Köprü ve otoyollara gelen zamma tepki göstererek devlete çağrıda bulunan Kılıç, şunları ifade etti; 

Bu köprüler garantili değil mi? Bunun garantisini kim veriyor? Ağrı’nın herhangi bir köyündeki vatandaş vergisiyle İstanbul’daki hiç kullanmadığı, belki de hiç kullanmayacağı o köprü ve otoyolların parasını ödüyor. Tüketicilerin vergi üzerindeki etkisi yüzde 65; kimi zaman ekonomistler yüzde 70 olarak hesaplıyor. Yani aldığımız tuvalet kağıdına, sabuna; kediye köpeğe aldığımız mamaya, kadınların aldığı hijyen pedine kadar yüzde 20 oranında vergi ödüyoruz. Bunun dışında işi olmayan; her gün çıkıp iş arayan bir kişi de evindeki elektriğe yüzde 10 oranında KDV ödüyor. Eşit bir zam oranı yok. Biz şu çağrıda bulunuyoruz. Devlet bu konuda ciddi önlemler almalı. Bizler yüzde 70’lik bir vergi ödüyorsak, bunun adil bir şekilde paylaştırılmasını; tüketiciler olarak gelir ve giderden eşit pay alınmasını istiyoruz.”

“İnsanı para olarak gören bu anlayışı reddediyoruz”

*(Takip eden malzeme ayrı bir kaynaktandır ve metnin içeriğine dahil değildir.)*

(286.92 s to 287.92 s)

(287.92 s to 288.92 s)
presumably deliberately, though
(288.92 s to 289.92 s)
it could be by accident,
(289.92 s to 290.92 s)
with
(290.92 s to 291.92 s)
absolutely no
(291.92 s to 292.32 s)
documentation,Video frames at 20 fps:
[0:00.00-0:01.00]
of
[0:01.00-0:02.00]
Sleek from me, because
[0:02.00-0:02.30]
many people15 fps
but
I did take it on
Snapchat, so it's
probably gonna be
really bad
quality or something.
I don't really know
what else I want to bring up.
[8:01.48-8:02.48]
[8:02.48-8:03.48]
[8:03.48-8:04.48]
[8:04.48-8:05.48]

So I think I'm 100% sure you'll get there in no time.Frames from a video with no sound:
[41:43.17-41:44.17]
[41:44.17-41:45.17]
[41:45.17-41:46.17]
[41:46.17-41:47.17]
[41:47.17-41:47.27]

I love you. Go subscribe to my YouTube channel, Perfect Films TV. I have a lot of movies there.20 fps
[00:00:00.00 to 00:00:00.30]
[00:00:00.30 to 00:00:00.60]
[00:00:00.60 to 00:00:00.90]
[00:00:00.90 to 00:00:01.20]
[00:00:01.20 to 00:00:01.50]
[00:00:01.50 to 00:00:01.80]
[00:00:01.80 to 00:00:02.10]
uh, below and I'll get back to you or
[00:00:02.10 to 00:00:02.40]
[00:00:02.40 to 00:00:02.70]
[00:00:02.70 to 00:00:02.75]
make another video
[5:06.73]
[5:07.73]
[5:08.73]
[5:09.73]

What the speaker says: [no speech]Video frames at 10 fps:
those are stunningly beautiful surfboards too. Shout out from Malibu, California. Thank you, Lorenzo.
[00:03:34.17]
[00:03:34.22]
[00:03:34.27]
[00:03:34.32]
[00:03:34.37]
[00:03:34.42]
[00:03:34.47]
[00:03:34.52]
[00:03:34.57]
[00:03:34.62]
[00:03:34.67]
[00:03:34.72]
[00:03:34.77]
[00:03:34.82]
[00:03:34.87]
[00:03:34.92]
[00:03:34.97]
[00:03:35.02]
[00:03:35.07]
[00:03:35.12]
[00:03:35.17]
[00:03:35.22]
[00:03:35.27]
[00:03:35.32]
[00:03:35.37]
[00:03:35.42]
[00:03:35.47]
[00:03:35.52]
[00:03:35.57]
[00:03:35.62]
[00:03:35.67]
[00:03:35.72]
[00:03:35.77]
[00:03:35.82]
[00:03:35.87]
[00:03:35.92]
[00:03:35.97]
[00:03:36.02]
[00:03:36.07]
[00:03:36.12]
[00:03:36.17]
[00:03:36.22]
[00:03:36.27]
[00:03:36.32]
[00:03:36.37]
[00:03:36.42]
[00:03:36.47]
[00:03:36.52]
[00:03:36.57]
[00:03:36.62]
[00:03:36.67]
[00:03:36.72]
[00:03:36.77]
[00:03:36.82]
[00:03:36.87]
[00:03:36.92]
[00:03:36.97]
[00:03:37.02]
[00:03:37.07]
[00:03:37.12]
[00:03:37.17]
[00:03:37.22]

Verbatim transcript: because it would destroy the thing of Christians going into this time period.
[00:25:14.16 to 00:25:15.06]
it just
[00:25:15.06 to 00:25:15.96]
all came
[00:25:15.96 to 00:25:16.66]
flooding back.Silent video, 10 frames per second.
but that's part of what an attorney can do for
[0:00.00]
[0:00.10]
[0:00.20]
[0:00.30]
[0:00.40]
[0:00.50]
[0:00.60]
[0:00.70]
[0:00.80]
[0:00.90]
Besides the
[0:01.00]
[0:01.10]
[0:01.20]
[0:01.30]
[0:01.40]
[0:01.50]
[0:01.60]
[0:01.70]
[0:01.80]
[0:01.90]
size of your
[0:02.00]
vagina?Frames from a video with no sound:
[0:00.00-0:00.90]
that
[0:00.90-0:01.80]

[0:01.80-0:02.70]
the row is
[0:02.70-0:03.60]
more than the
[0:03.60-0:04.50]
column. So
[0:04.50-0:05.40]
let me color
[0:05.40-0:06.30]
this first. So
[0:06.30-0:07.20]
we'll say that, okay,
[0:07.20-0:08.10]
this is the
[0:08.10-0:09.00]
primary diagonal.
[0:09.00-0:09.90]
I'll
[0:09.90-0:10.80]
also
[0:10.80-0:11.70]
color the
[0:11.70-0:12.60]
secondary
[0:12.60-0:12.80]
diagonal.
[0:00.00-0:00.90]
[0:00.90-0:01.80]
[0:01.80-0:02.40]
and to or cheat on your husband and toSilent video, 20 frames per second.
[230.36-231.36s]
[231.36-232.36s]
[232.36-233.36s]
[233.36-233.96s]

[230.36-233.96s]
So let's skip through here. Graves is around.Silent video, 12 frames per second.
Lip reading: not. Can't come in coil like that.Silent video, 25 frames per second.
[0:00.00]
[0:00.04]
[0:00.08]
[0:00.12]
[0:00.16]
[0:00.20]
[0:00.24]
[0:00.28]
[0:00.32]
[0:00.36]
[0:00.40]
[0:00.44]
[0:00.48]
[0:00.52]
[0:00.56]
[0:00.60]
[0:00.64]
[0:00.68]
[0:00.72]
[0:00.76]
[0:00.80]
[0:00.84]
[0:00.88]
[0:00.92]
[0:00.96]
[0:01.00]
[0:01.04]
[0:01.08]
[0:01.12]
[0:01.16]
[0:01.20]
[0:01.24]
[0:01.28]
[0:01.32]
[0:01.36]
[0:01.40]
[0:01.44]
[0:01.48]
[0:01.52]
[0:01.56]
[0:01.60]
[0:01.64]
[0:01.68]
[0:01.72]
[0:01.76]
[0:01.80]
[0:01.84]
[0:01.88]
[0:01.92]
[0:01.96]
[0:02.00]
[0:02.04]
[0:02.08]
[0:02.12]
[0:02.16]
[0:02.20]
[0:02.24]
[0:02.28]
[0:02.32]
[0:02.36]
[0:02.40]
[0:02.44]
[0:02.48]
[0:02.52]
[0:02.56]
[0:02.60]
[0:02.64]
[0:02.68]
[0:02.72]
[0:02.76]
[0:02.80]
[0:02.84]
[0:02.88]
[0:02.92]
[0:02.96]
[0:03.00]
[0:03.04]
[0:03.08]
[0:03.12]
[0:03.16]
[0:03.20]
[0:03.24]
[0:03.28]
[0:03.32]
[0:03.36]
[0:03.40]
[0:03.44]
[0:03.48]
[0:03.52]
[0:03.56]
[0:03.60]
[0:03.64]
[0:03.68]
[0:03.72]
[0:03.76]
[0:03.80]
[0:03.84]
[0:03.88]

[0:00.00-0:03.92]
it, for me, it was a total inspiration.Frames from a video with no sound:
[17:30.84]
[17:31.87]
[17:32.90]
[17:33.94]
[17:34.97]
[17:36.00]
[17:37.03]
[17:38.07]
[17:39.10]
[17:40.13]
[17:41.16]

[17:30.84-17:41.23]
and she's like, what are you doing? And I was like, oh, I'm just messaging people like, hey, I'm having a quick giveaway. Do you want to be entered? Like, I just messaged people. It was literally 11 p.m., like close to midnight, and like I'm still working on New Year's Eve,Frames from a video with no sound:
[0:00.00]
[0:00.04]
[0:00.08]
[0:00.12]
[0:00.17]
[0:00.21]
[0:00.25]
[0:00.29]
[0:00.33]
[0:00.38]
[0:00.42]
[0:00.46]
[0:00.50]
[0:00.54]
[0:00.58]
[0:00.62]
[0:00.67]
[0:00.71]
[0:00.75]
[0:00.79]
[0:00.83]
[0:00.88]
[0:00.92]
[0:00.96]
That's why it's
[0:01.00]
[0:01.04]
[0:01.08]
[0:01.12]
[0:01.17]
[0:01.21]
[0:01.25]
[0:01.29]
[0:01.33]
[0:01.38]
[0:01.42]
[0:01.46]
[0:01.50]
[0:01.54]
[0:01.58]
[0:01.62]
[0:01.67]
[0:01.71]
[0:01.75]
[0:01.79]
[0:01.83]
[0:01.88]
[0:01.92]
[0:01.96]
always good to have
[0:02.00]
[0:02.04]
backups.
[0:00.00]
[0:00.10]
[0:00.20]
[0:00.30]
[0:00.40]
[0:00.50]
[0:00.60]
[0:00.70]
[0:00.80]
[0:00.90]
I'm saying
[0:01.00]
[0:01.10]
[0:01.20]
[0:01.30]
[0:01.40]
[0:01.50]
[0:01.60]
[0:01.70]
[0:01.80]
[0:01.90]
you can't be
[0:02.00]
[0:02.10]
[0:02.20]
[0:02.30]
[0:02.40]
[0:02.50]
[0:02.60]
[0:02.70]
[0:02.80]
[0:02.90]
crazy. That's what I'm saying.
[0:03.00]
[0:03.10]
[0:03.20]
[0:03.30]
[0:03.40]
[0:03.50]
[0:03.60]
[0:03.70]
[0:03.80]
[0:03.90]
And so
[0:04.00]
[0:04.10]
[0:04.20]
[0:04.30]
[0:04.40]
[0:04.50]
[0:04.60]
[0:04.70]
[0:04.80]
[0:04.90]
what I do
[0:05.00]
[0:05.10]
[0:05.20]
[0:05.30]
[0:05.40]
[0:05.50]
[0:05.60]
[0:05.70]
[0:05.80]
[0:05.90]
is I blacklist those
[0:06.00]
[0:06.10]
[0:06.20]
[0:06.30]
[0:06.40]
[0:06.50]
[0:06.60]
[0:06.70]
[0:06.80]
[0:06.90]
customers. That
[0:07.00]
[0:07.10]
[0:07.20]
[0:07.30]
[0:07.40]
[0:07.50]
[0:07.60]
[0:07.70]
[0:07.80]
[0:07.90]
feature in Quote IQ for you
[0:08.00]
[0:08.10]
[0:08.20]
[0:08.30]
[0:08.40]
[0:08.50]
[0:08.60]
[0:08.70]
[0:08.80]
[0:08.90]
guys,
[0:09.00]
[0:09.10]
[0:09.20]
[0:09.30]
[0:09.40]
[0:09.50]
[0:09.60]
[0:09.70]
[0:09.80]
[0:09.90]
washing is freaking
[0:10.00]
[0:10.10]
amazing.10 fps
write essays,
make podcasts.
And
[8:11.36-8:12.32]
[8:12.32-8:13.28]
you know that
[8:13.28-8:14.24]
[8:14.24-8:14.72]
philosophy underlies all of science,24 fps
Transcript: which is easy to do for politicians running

Tüketicinin örgütlü olmamasını esnaf için bir velinimet olarak değerlendiren Kılıç, şöyle devam etti;

“Ankara’daki halk otobüsleri 20 Ocak’ta maliyetlerin karşılanmadığı gerekçesiyle eylem yapacak. Peki mazota zam geldiğinde tek bir eylemlilikleri var mı? En kolay yolu tercih ediyorlar. Belediyenin önüne gidip iş bırakıyorlar. Trafiği tıkıyorlar, insanların işe gidiş dönüşünü her türlü engelleyerek buradan bir çıkarım sağlıyorlar. Biz b u noktada diyoruz ki ulaşım kamu eliyle yürütülmeli. Şehirlerde özel otobüslerin kaldırılıp belediyelerin kendi hizmetlerini sunmalarını istiyoruz. Engellileri, yaşlılar halk otobüslerinin merdivenlerine sürüne sürüne çıkıyorlar. Bu, halka reva değil. Bunun giderilmesi gerekir. Otobüslerde hiçbir yenileme yapmaksızın, ancak kar odaklı; her kapıdan ‘insan’ değil ‘müşteri’ bindirme eğilimindeler. İnsanı para olarak gören bir anlayış hâkim. Biz bunu reddediyoruz. Bu kamuculuk haklarına da insan haklarına da sığmaz. Biz sağlıklı, güvenli, herkes için ulaşılabilir bir şehir içi ulaşım istiyoruz”

“Şiddete başvurmadan itiraz etme kültürünü geliştirilmeli”

Bu zamlarla yaşanabilecek bir hal kalmadığını ifade eden Kılıç, “Emekli ücretsiz taşıma hakkı olamasa evinde mahkûm kalacak. Devlet vatandaşına alenen siz ekonomik yüksünüz, sizin yaşama hakkınız yok diyor. Bu kabul edilebilir değil. Bütün tüketicilerin örgütlülüklerini bizimle birleştirmesi gerekir. Şiddete başvurmadan itiraz etme kültürünü geliştirmemiz lazım” dedi.